Illustrating the problems Aristide faces in holding Cap-Haitien, Firmin said many there would welcome the rebels, despite the fact that their leaders are former military and police officers with infamously bad human rights records.

"I'm not afraid of the rebels, I'm afraid of the Aristide supporters," Firmin said of gangs who have burned homes and attacked opposition supporters in Cap-Haitien.

Aristide was wildly popular when he became Haiti's first freely elected leader in 1990. But he has lost support since his party swept flawed legislative elections in 2000, and is accused of using police and armed militants to stifle dissent.

An American missionary said Aristide supporters had threatened him in the western port of St. Marc (search), where two anti-government supporters were killed Sunday.

Terry Snow said he was threatened Tuesday by 10 Aristide partisans from a gang that he had seen taking direct orders from Aristide.

On Monday, they told him they were going to "kill some bad people." On Tuesday, he was told "If you don't shut up, we'll kill you," he said.

Snow, 39, from Granbury, Texas, told The Associated Press that he has asked his 20 missionaries to leave St. Marc but that he is staying though "we are fearful of the night."

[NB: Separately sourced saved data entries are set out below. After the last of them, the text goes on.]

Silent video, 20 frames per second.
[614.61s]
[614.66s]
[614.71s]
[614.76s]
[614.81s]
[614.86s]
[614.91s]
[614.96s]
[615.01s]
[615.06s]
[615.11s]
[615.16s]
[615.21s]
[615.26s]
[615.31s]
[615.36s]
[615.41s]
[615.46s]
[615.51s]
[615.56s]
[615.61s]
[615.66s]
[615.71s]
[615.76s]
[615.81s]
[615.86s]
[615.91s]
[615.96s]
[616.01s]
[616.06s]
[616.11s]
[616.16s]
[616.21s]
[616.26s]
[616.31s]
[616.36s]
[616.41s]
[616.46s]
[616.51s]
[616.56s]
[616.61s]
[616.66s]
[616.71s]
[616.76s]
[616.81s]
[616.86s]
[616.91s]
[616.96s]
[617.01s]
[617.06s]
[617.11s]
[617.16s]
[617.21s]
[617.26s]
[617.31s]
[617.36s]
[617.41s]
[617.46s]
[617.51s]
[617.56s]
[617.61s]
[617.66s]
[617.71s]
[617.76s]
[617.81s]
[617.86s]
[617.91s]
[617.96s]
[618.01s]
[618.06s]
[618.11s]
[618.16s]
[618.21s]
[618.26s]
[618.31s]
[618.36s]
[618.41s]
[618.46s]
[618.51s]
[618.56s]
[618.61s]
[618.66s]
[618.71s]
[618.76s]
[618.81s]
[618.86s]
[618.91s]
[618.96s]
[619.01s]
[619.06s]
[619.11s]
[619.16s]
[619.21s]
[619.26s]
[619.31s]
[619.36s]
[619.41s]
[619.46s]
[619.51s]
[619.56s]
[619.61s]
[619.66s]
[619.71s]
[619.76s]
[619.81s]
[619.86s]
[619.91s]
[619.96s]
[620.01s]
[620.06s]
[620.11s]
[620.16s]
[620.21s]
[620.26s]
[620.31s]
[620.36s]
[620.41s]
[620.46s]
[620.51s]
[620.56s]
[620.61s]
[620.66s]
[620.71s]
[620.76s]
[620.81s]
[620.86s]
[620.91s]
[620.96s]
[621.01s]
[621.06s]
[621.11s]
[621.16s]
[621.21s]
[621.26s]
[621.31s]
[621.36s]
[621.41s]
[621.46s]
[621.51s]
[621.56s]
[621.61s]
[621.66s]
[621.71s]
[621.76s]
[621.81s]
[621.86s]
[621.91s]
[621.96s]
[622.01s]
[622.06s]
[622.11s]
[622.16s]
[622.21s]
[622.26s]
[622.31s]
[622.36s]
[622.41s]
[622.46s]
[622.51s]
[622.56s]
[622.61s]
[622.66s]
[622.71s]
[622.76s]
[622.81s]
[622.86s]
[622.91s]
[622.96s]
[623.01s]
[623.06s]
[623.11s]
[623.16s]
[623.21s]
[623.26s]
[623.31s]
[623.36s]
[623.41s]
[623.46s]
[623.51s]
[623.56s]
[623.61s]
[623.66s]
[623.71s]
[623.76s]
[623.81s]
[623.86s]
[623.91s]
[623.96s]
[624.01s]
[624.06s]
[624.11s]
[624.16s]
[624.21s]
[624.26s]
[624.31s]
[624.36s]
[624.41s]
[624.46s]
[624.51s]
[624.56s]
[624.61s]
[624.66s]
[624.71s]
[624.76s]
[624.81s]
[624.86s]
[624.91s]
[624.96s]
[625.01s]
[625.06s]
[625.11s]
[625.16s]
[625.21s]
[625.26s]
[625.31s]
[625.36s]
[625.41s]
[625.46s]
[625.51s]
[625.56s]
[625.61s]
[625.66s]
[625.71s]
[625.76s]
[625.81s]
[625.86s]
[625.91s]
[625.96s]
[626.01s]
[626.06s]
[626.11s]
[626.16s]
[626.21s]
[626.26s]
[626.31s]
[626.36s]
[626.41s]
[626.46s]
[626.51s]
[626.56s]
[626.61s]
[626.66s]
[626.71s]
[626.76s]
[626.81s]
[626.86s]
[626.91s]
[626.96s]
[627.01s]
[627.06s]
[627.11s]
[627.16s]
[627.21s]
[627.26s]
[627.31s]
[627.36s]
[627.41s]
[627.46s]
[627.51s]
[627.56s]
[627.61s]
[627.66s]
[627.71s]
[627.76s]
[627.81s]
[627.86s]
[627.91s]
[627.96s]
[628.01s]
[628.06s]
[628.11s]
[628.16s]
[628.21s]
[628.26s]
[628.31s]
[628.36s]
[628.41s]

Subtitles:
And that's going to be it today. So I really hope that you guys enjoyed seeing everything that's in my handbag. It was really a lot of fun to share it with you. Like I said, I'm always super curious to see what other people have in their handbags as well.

Haiti's 5,000-member police force appears unable to stem the revolt, Neptune conceded Tuesday, asking for help to strengthen the force. Both he and Aristide have stopped short of asking for military intervention.

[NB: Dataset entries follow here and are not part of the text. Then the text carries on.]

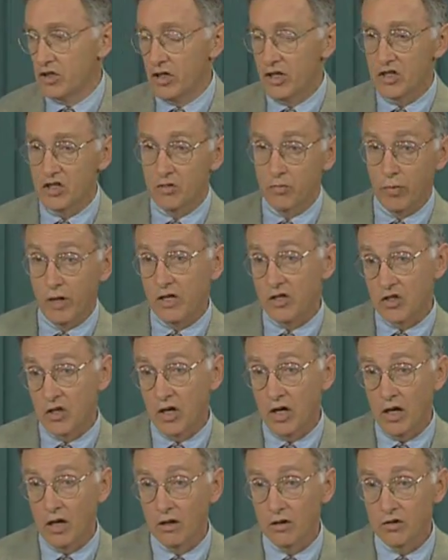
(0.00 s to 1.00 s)
just by
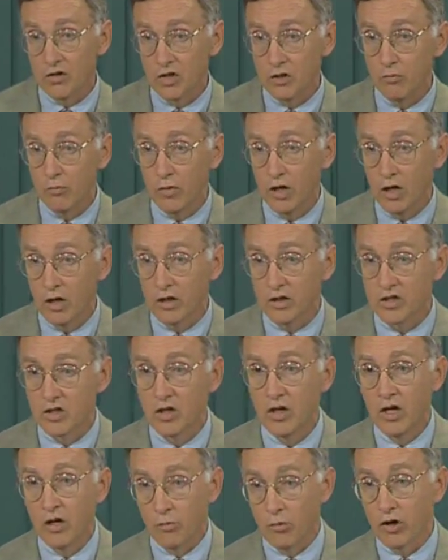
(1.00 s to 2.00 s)
scholars and
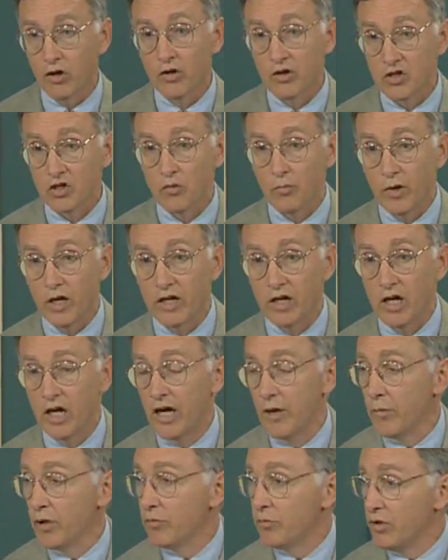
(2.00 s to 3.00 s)
monks, but also by
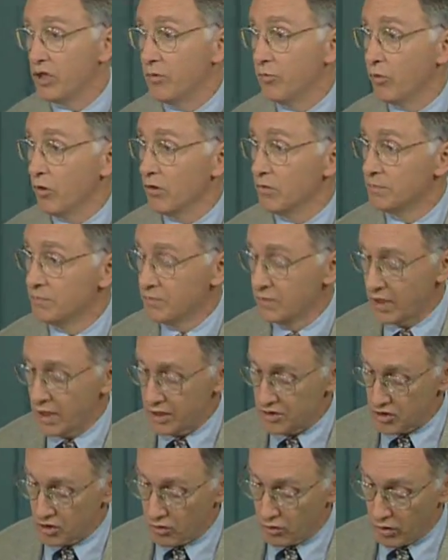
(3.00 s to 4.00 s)
common people
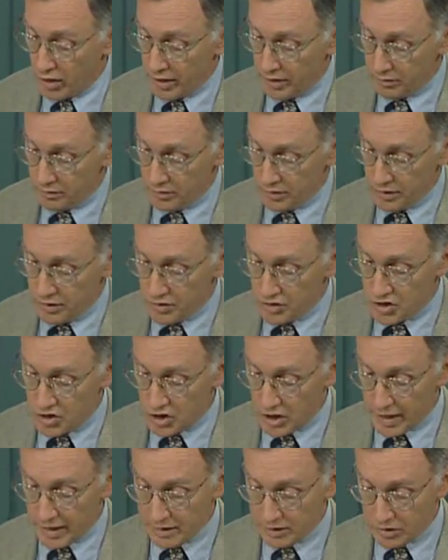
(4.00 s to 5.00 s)
as a great
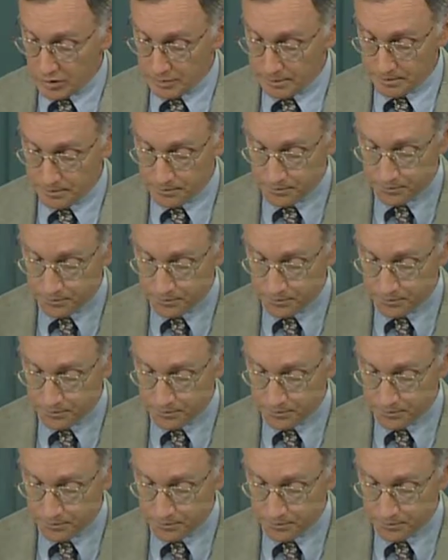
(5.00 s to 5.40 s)
saint.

Secretary of State Colin Powell said Tuesday "there is frankly no enthusiasm right now for sending in military or police forces to put down the violence."

Powell said the international community wants to see "a political solution" and only then would willing nations offer a police presence to implement such an agreement. The European Union urged both sides to come to a compromise.

Powell spoke by telephone with French Foreign Minister Dominique de Villepin, who called an emergency meeting in Paris to weigh the risks of sending peacekeepers and discuss how otherwise to help Haiti, an impoverished former colony that is home to 2,000 French citizens.

De Villepin said it would be difficult to deploy peacekeepers amid the violence. He told French TV that "an intervention force ... implies a stop to the violence, a restart to dialogue. Nothing will be possible in Haiti if there isn't a jolt."

France has 4,000 troops in its Caribbean territories of Martinique and Guadeloupe.

U.N. Secretary-General Kofi Annan said Tuesday the world body plans to "become much more actively engaged" in Haiti's crisis.